The more alarmist observers will fall back upon such well worn tropes as Samuel Huntingdon’s “Clash of Civilizations,” regardless of the fact that no-one with any serious academic reputation has given it any credence for the past decade. Those with a more cogent perspective will attempt to fight this redundant narrative as best they can. As has all too often been the case, the Islamic authorities that represent the vast majority of European Muslims will try in vain to make their own revulsion at this heinous act known. Muslim scholars and commentators will do their best to explain that the actions of a few insane zealots do not represent the beliefs of hundreds of thousands of people who see themselves as both Muslim AND French. Perhaps this time they will be heard, although previous experience does not hold out much optimism on this point.
Hopefully, what will not disappear into the morass of hyperbole and hysteria over the coming months is the strength and conviction of the staff at Charlie Hebdo. Every day for the past few years, each individual walked into their office knowing that a small group of homicidally inclined fanatics had vowed to kill them.
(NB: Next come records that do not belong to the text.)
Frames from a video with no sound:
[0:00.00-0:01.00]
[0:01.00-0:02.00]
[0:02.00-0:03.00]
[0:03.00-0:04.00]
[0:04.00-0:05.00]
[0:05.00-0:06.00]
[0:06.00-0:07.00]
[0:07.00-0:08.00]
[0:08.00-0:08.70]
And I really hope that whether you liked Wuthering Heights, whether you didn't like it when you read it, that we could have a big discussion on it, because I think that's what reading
Initial reports from the crime scene state that the men proclaimed they had “avenged the Prophet” as they fled from the carnage. Quite why an all powerful creator and His messenger should need the assistance of three rifle wielding lunatics is never explained, but perhaps you have to have a certain kind of faith to understand such things. What is understandable is the position of Charb, and his fellow fools. – they were all true believers in their own right, with an unshakable belief in the function of satire and humor as an essential element of the public discourse.
When asked how he continued to face the ever present threat of attack, Charb replied that he was “not afraid of reprisals, [as] I have no children, no wife, no car, no debt. It might sound a bit pompous, but I’d prefer to die on my feet rather than living on my knees.”
In the words of one of Shakespeare’s most enduring fools:
“I see their knavery: this is to make an ass of me;to fright me, if they could. But I will not stir from this place, do what they can: I will walk up and down here, and I will sing, that they shall hear I am not afraid.”
Bottom – A Midsummer Night’s Dream, Act III, Scene 1.